От холмов катились волны дрожи, и дрожь эта передалась мне, стоило представить, какое число колесниц и пеших должно собраться, чтобы так поколебать земную твердь… Не лучший час предаваться отчаянию.
— Они, верно, рассчитывают на скорую победу, чтоб успеть забиться в норы и зажмурить трусливые глаза, прежде, чем опустится великая ночь. Однако чаяния их напрасны, — моя улыбка скривилась в оскал.
— Закат близок, госпожа.
— Мы успеем, Анвира.
— Защищайте королеву! — отрывисто приказал Фэлтигерн, и наши взгляды на короткий срок переплелись, как руки.
И тотчас оборвались, когда нас заслонили друг от друга слаженно бегущие воины — исполнять королевское повеление. Когда вновь удалось различить высокий силуэт мужа, он уже не смотрел в мою сторону, препоручив заботам других. Да и как иначе, ведь из туманного марева, в котором смешались придушенные краски земли, клонимого к закату солнца, темневшего неба, стали выступать — сперва помалу, затем всё более отчётливо, одна за другой, протяжённые — краями теряясь в дымке у краёв чаши-долины — цепи колесниц и воинов. Взблёскивали, ловя редкие лучи, бронзовые и позолоченные украшения на колесницах, навершия копий, шлемы и кольчуги.
Мне не позволили долго наблюдать за приближением вражеского войска.
— Госпожа, тебе опасно быть здесь, — обратилась мужевидная воительница, в каждой руке держащая по копью.
— В Маг Туиред нет неуязвимых, — вздохнула я, но отправилась в окружении малого отряда за крайние ряды.
Мне следует выгадать хоть немного времени, чтоб суметь позвать Охоту, как только станет возможно.
С отдаления отдельные лица виделись смутно, однако догадаться о последующих событиях было несложно.
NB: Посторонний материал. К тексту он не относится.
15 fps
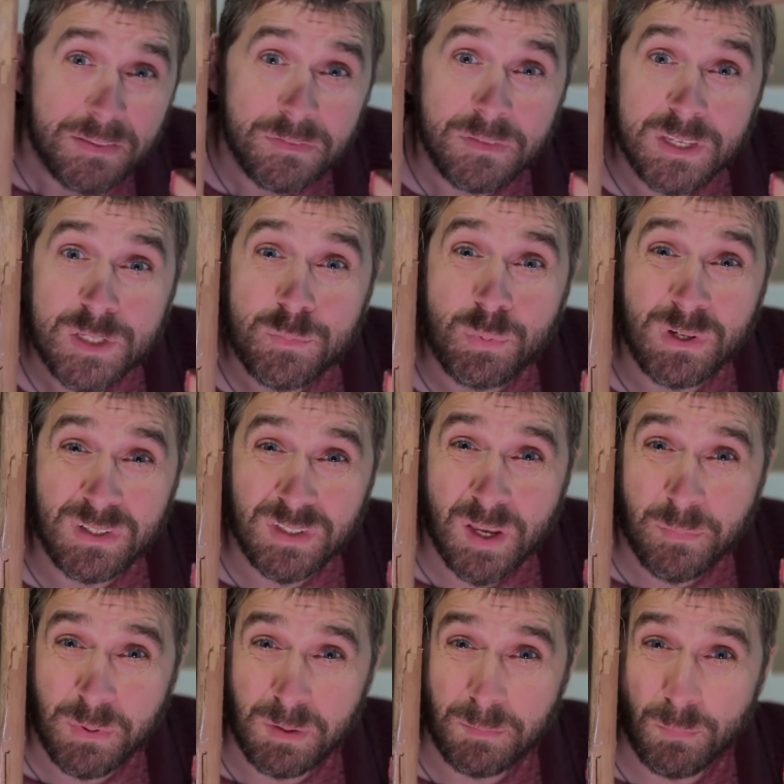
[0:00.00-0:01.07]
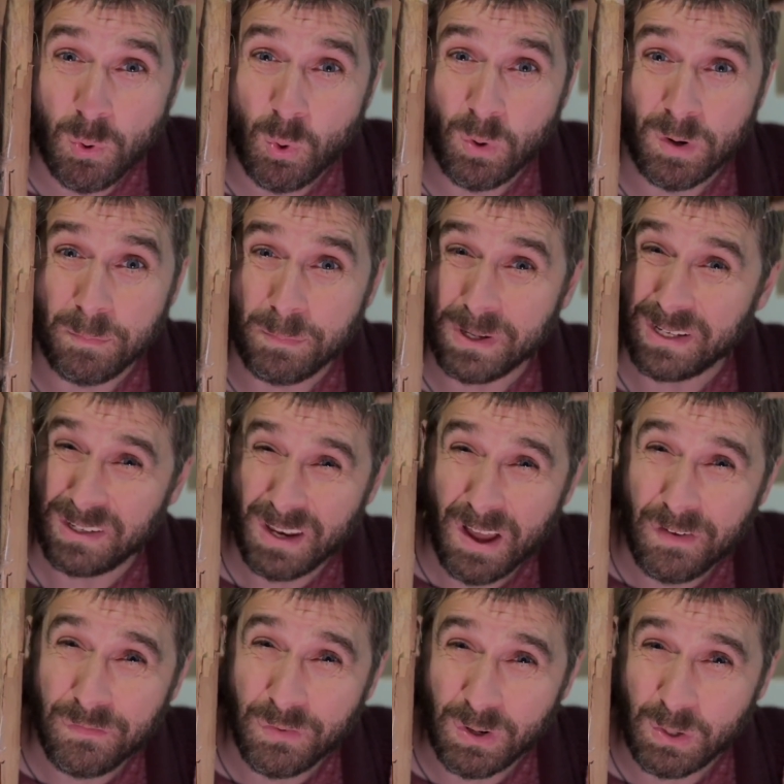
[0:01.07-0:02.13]
This brings up an important but
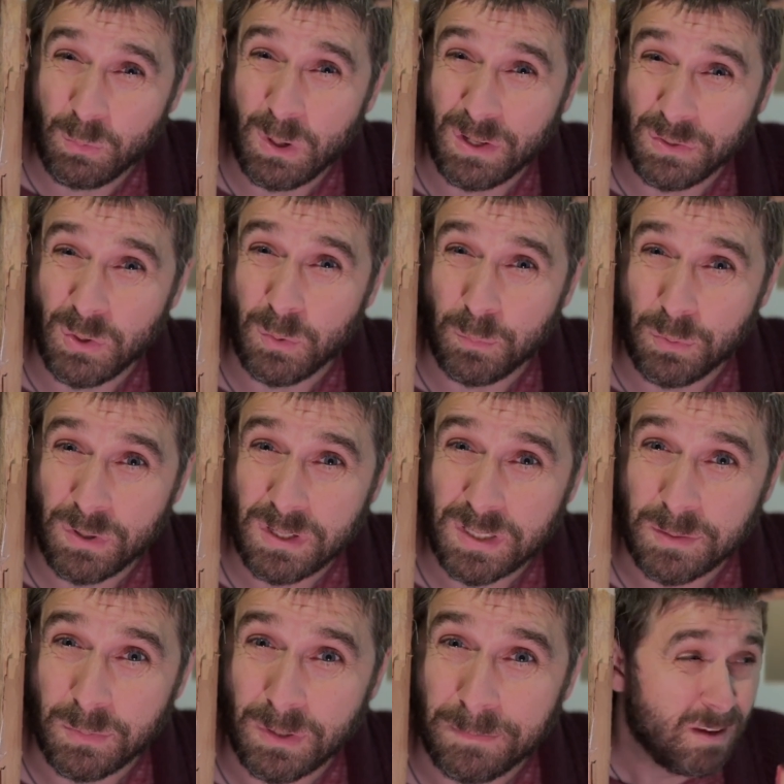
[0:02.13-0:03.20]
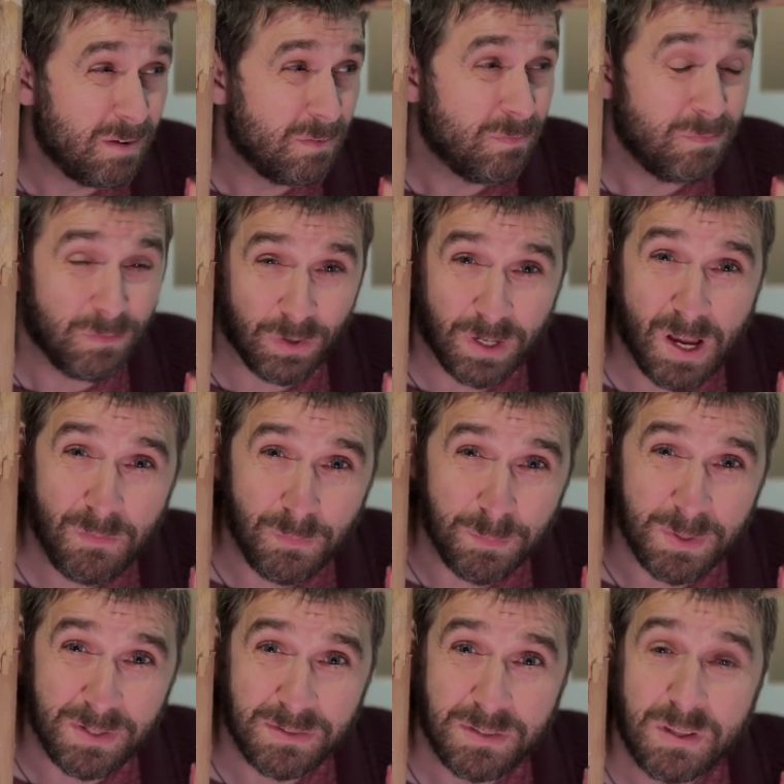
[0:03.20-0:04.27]
not very well known principle. For
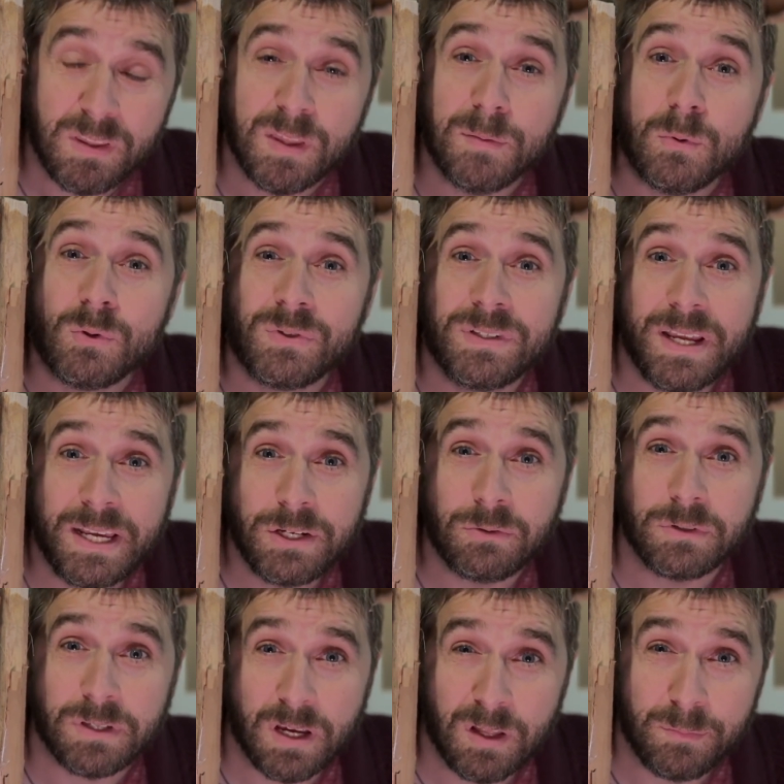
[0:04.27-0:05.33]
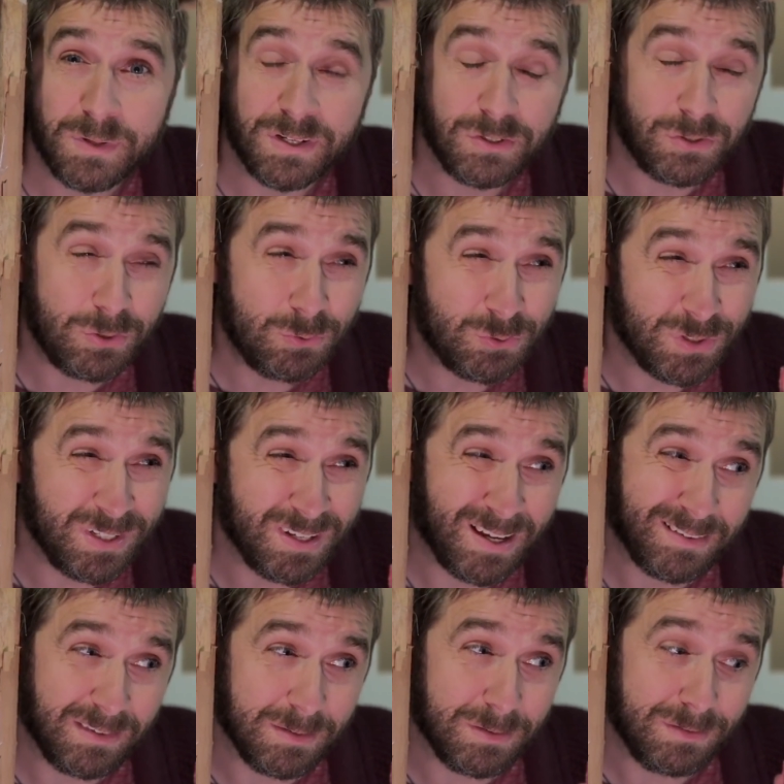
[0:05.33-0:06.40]
governments, the most dangerous element is usually
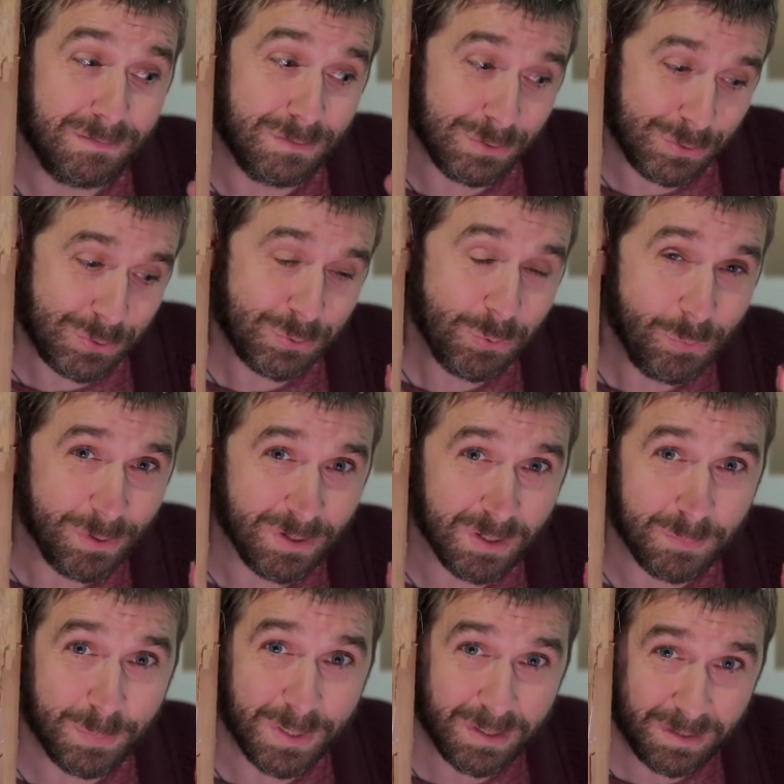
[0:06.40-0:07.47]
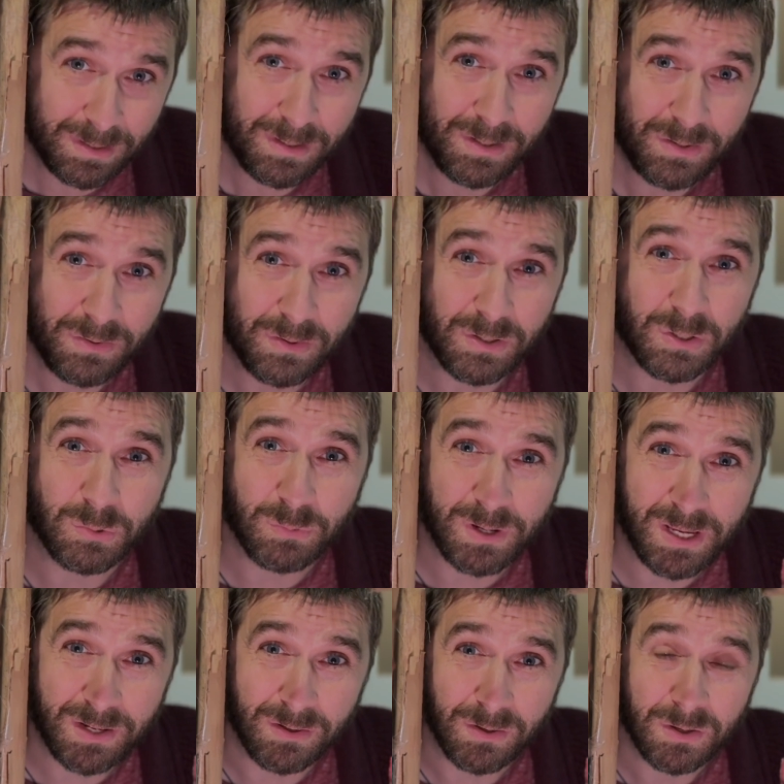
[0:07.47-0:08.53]
not the destroyer, but the
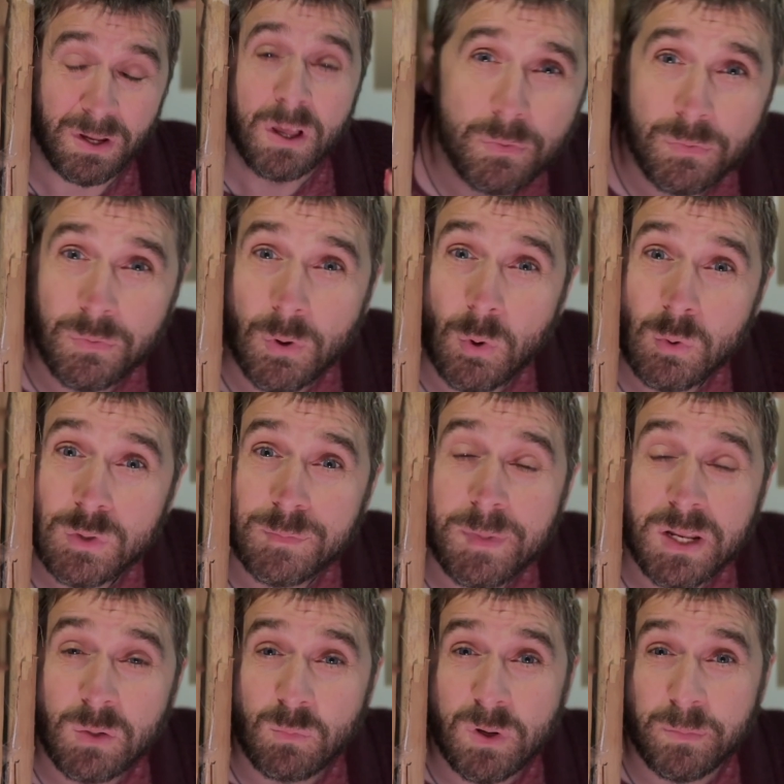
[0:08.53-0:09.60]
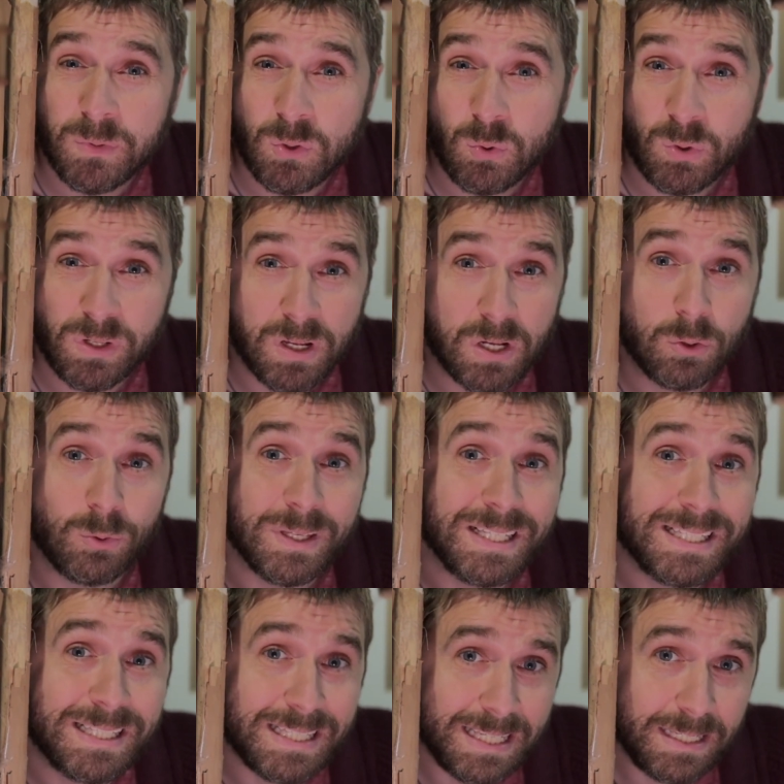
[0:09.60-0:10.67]
creator. Those men and women who can not only
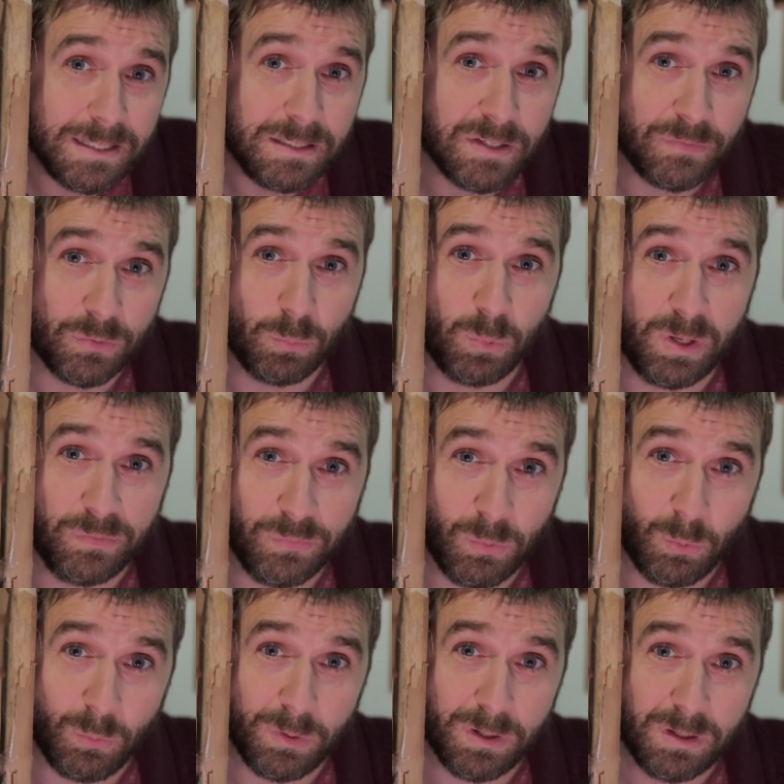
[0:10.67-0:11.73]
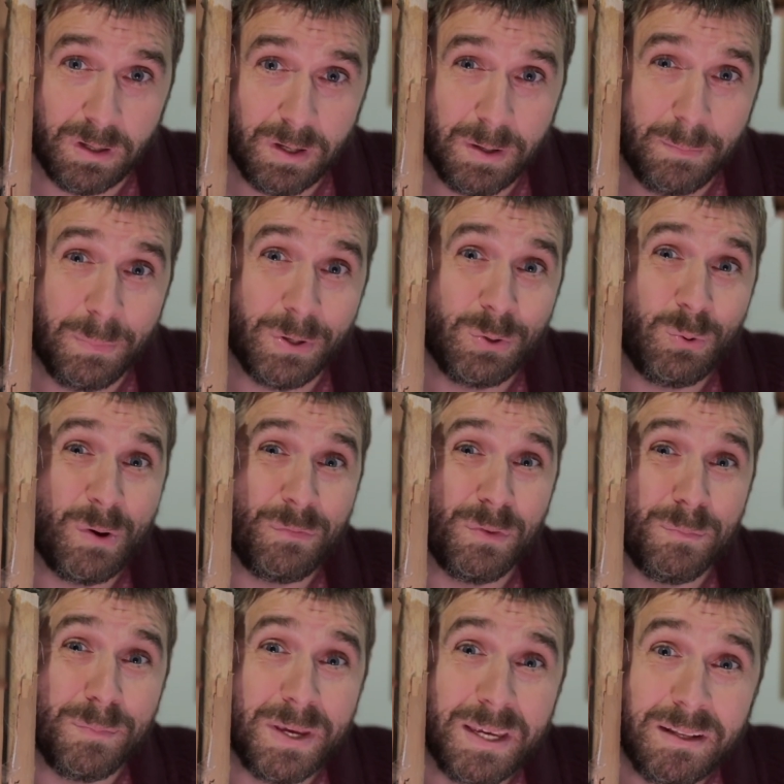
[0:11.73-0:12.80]
see a different way forward, but who have the
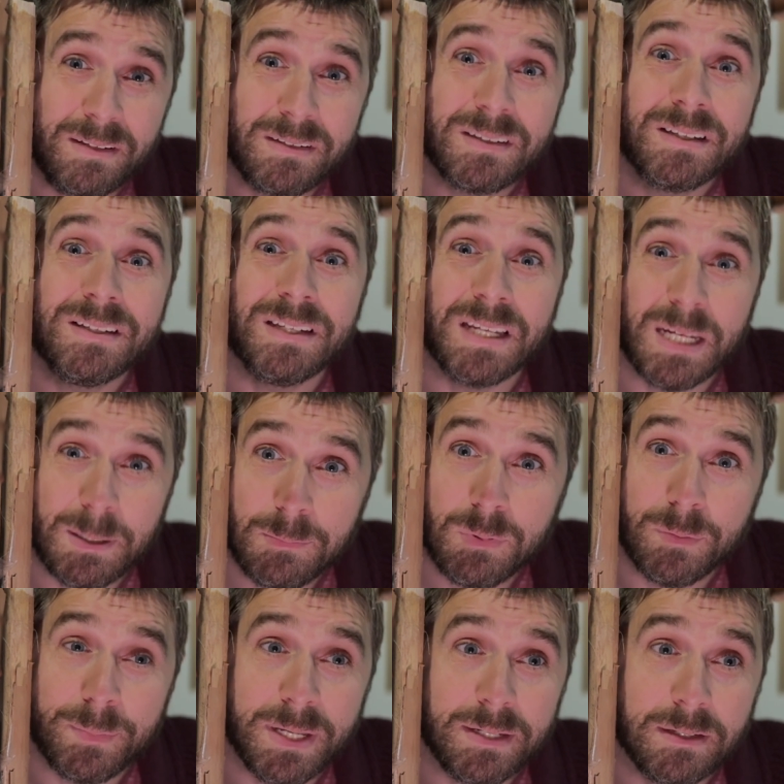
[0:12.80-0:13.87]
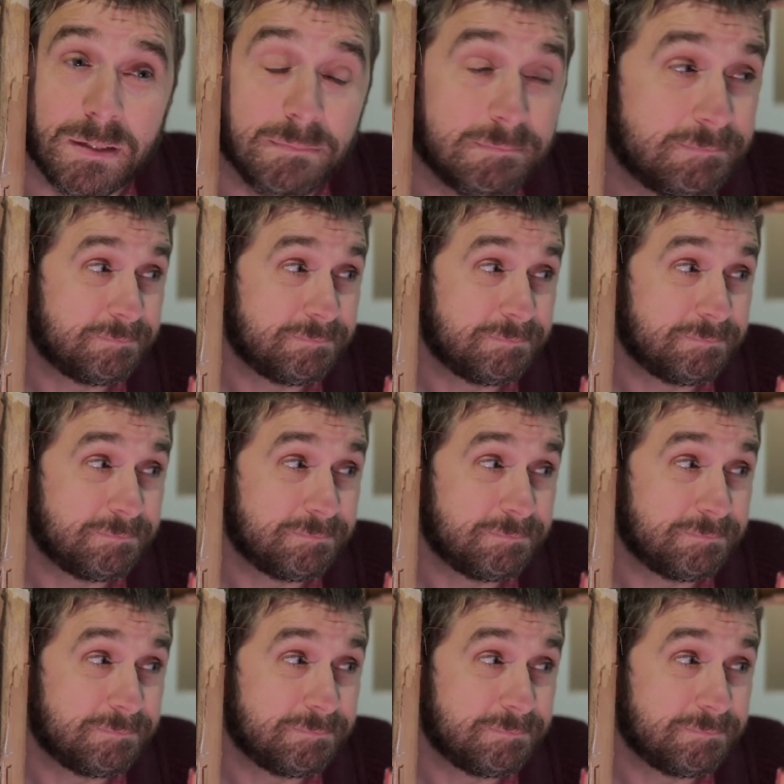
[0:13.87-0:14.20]
means to implement it.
Вражеское войско остановилось на расстоянии двух полётов стрелы. Рокот карниксов, ворочающих изогнутыми, словно дразнящими языками, слитный рёв рогов — увы, им не призвать было Дикой Охоты, — кличи и отдельные возгласы, удары рукоятей по умбонам щитов — весь этот многообразный шум прокатывался, запертый в кольцо холмов.
Битву предваряла встреча колдунов, которые употребляли всё своё мастерство, насылая неудачи на войско противника, отражая заклятья соперника и тотчас сплетая в разящий удар цепь древних слов.